▸ **Data supplied**:
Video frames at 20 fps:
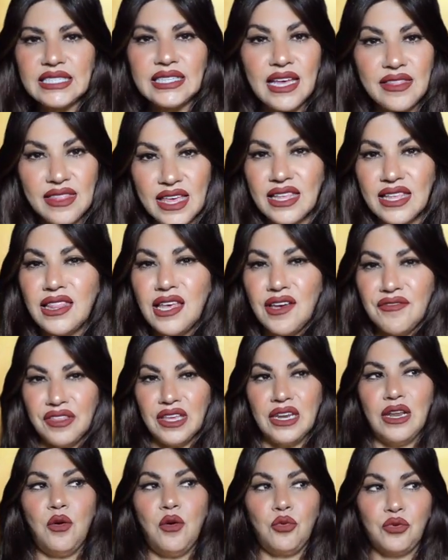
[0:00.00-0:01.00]
Like they lived
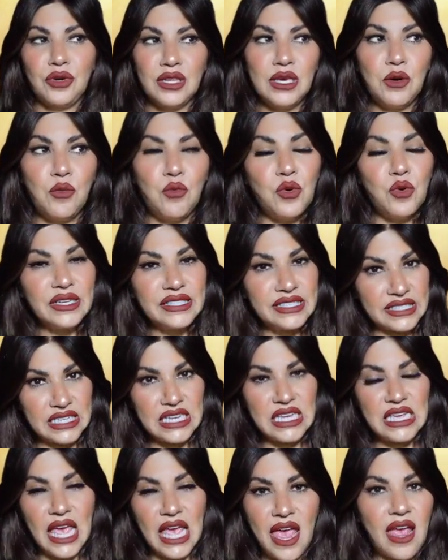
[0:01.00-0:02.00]
in a really
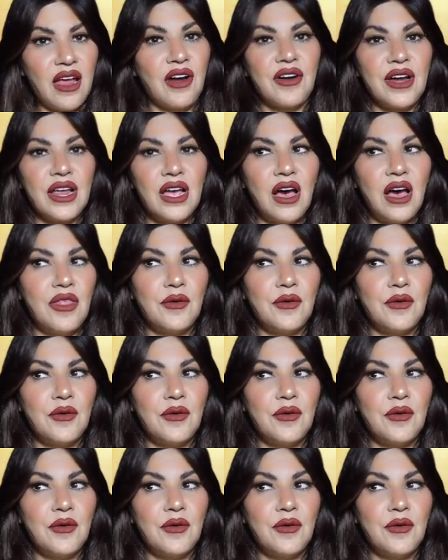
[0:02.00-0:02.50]
woodsy area.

▸ **Action item**: In the copy, include every line of the records exactly and none of the images.

▸ **Exercise output**:
Video frames at 20 fps:
[0:00.00-0:01.00]
Like they lived
[0:01.00-0:02.00]
in a really
[0:02.00-0:02.50]
woodsy area.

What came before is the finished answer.